Task brief |
Repeat the data word for word, excluding every picture.

Provided information |
━━━━━━━━━━━━━━━━━━━━━━━━━━━━━━
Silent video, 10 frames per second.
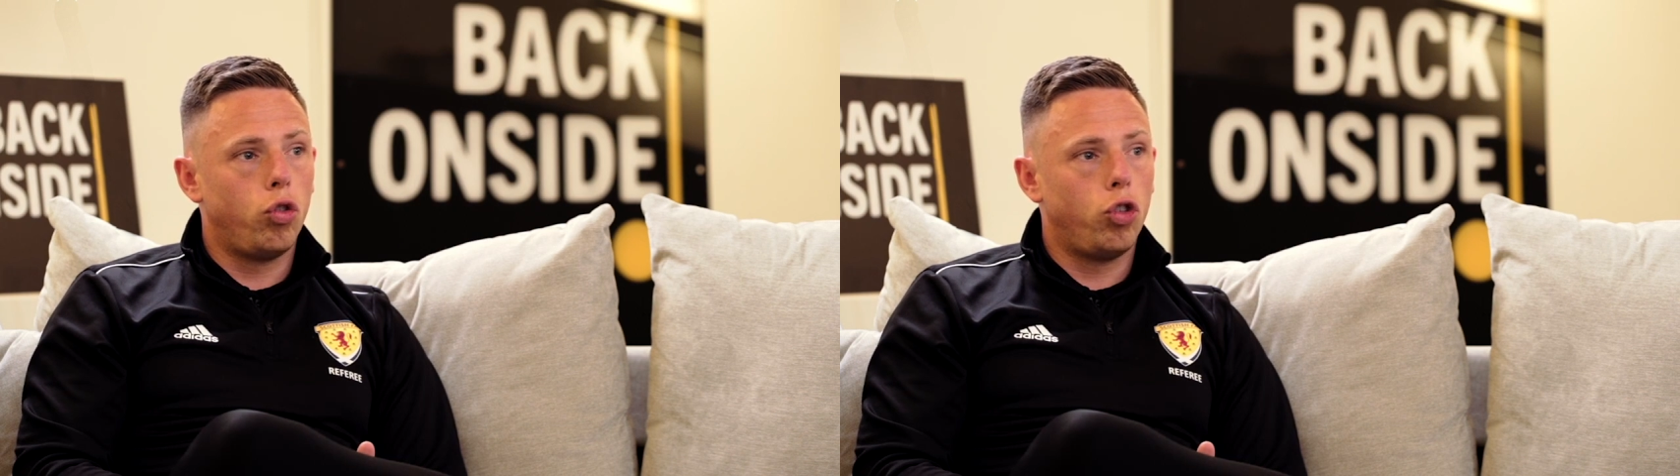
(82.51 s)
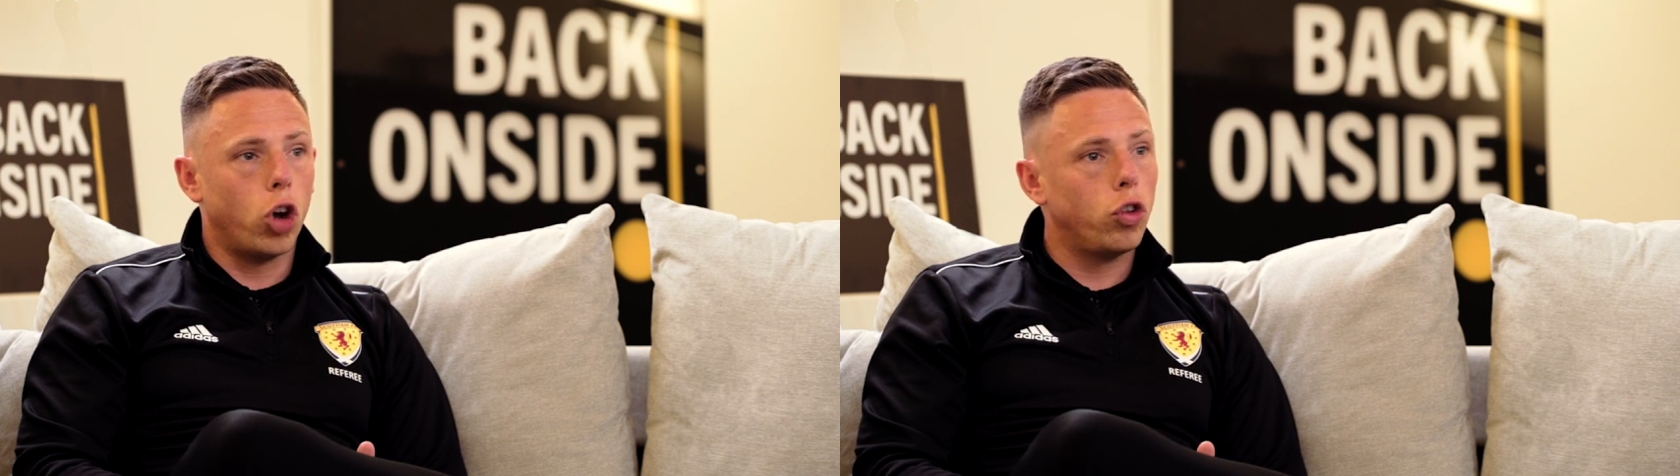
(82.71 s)

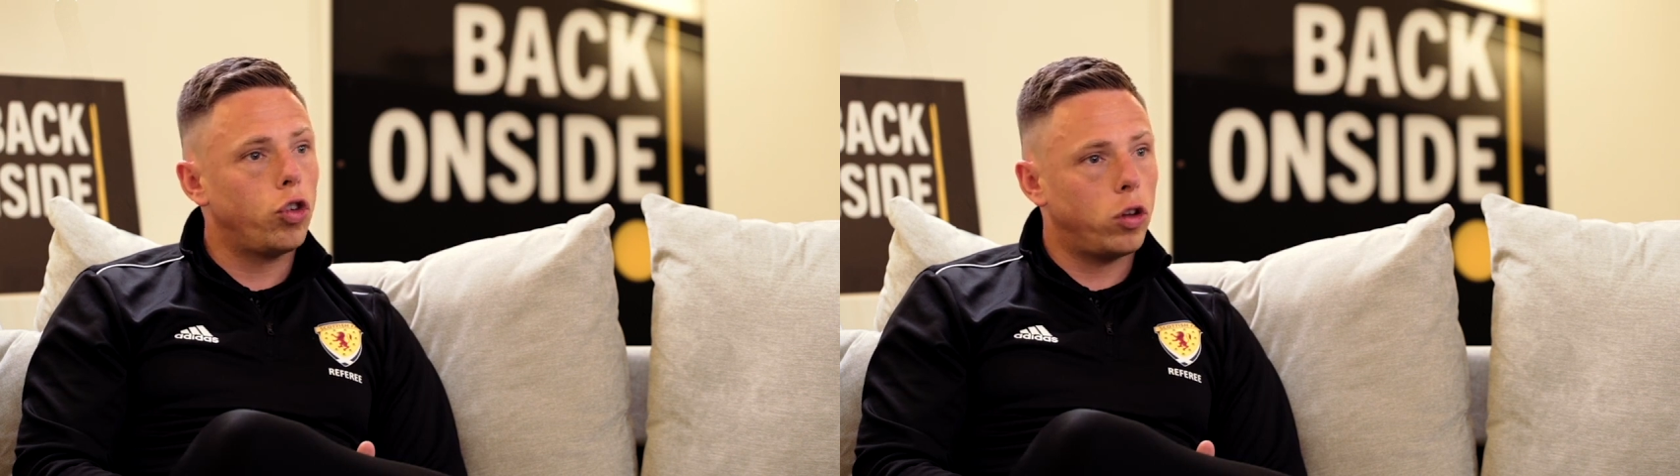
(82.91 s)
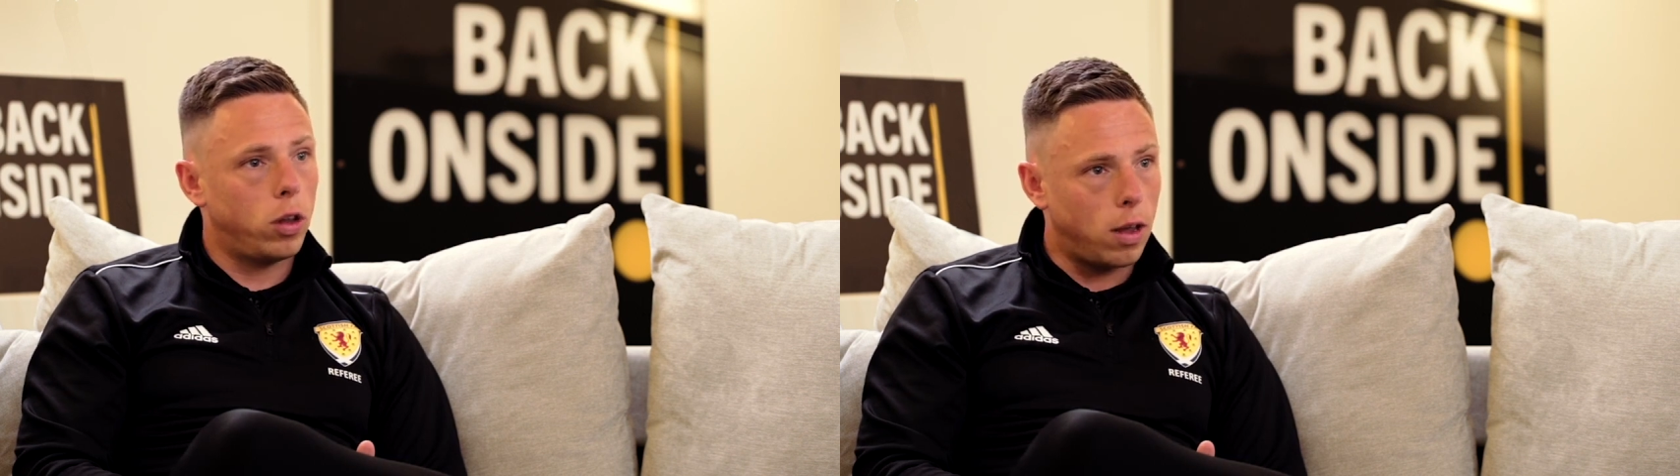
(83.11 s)

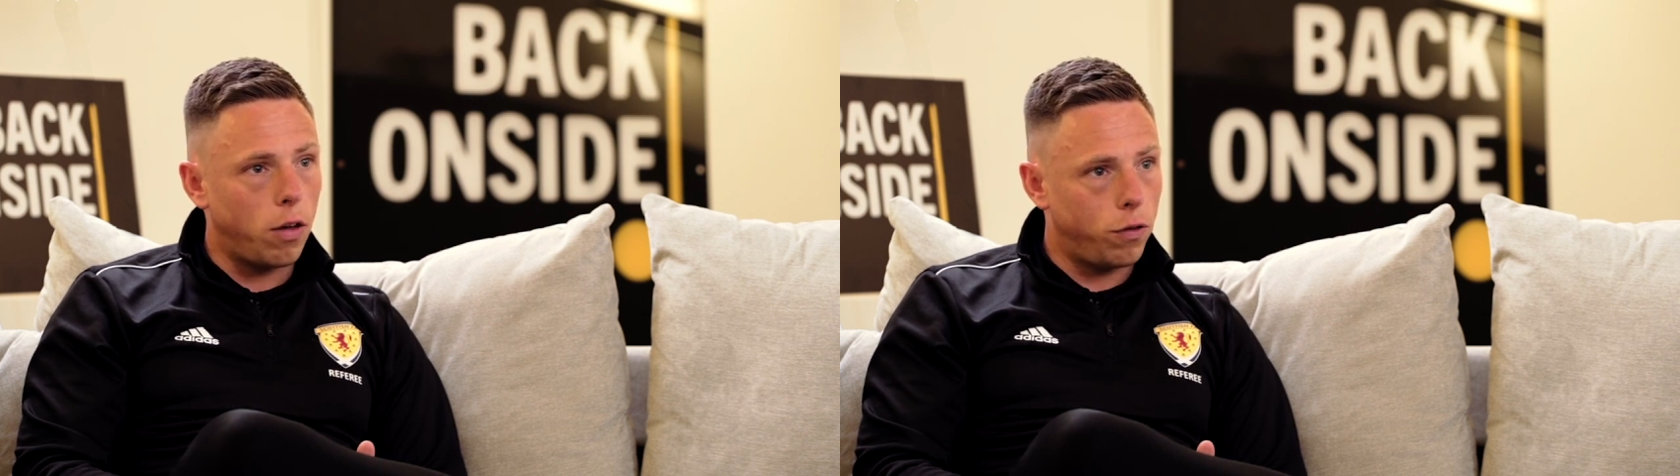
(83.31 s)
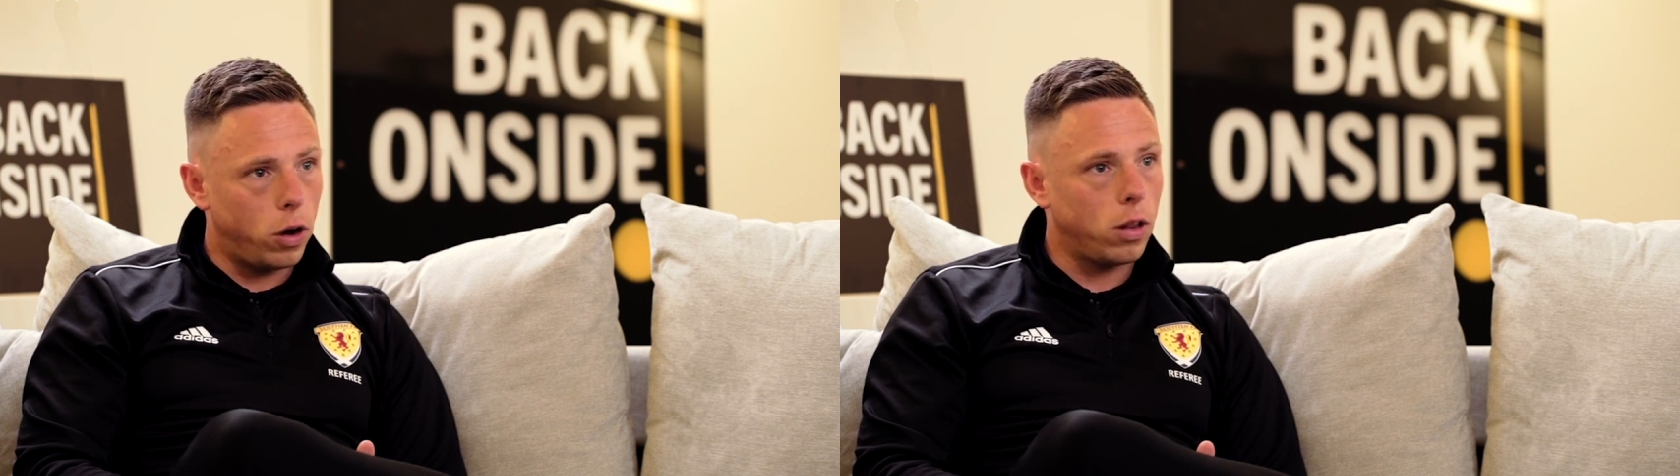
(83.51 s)
judged
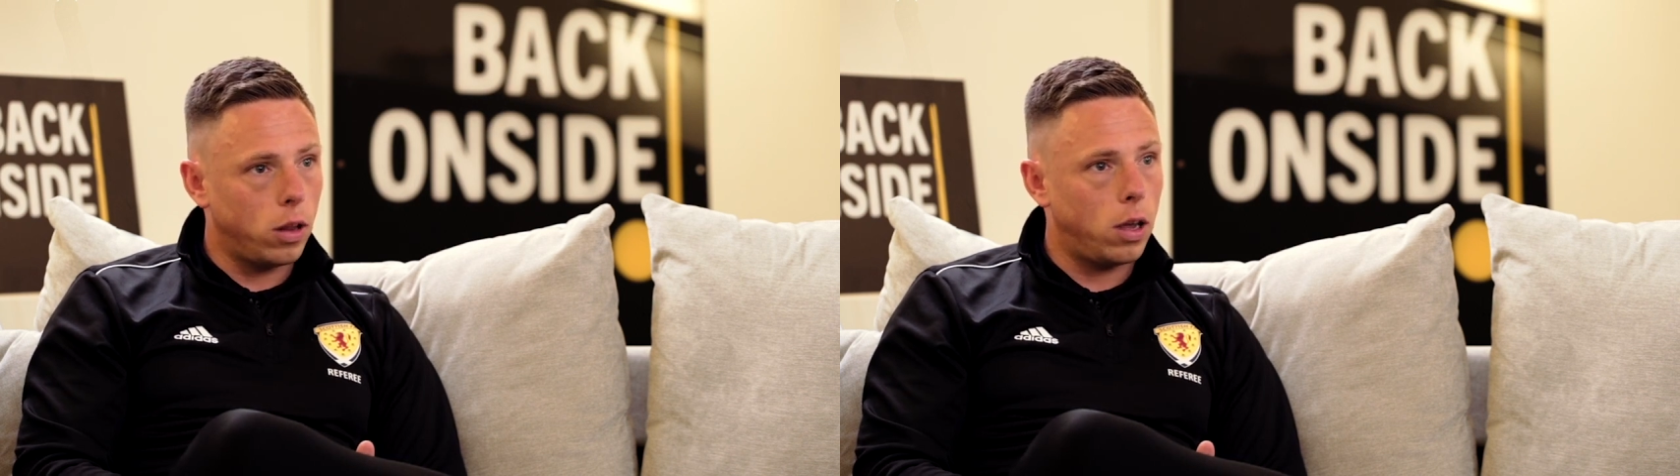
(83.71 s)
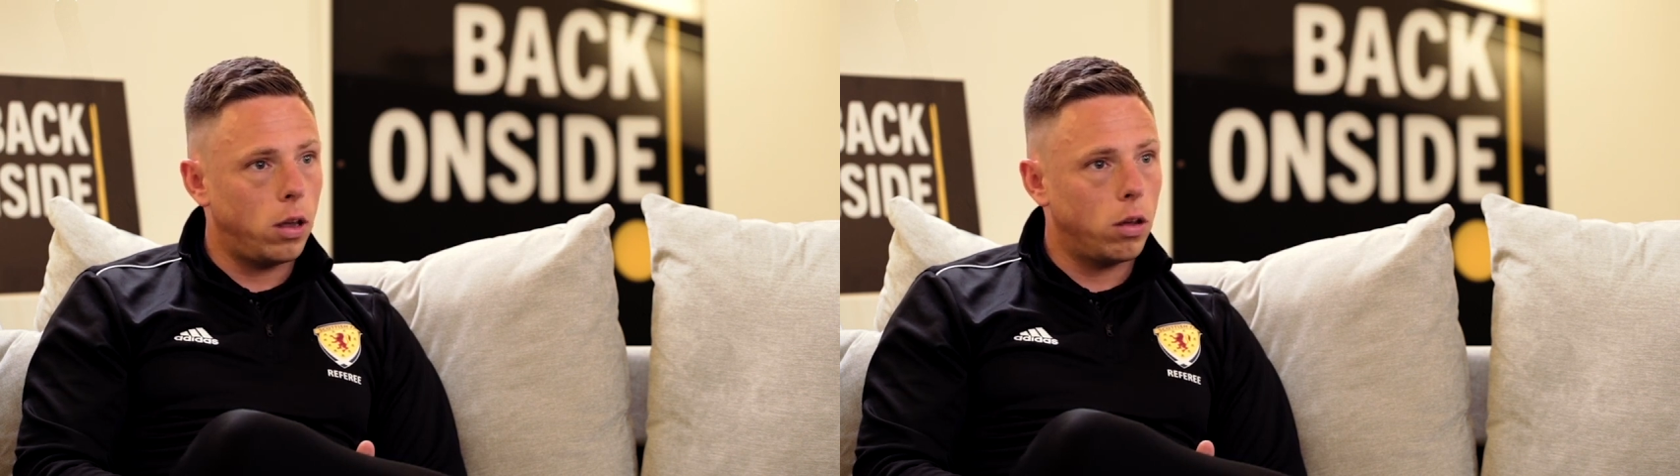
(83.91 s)

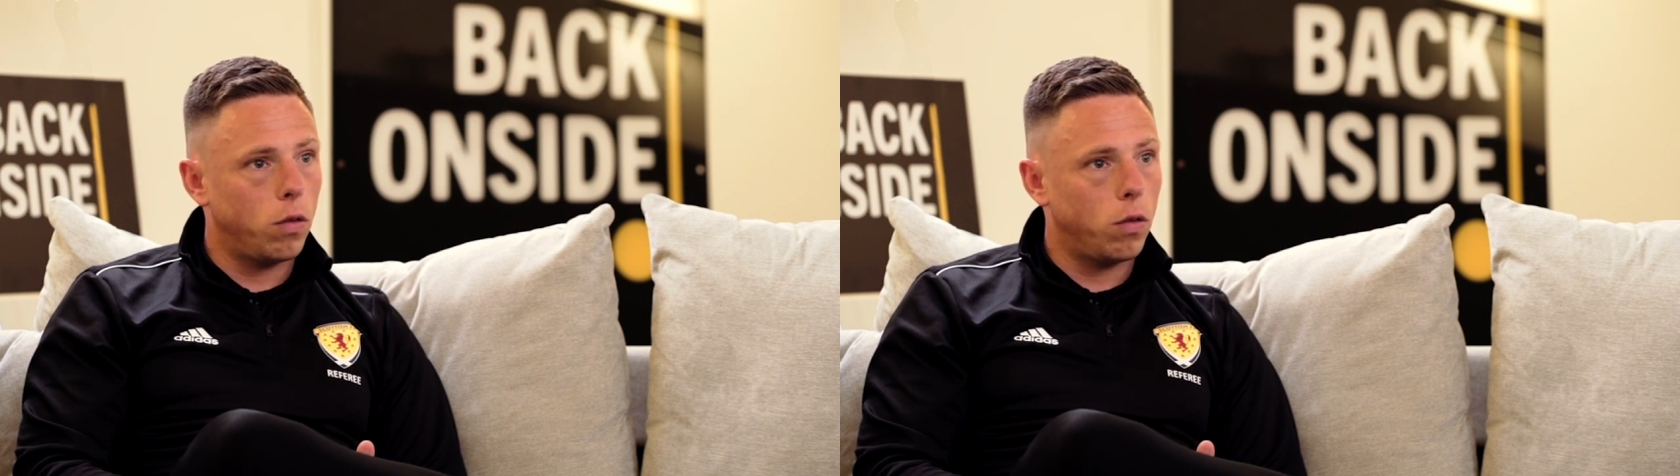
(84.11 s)
differently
━━━━━━━━━━━━━━━━━━━━━━━━━━━━━━
Response area |
Silent video, 10 frames per second.
(82.51 s)
(82.71 s)

(82.91 s)
(83.11 s)

(83.31 s)
(83.51 s)
judged
(83.71 s)
(83.91 s)

(84.11 s)
differently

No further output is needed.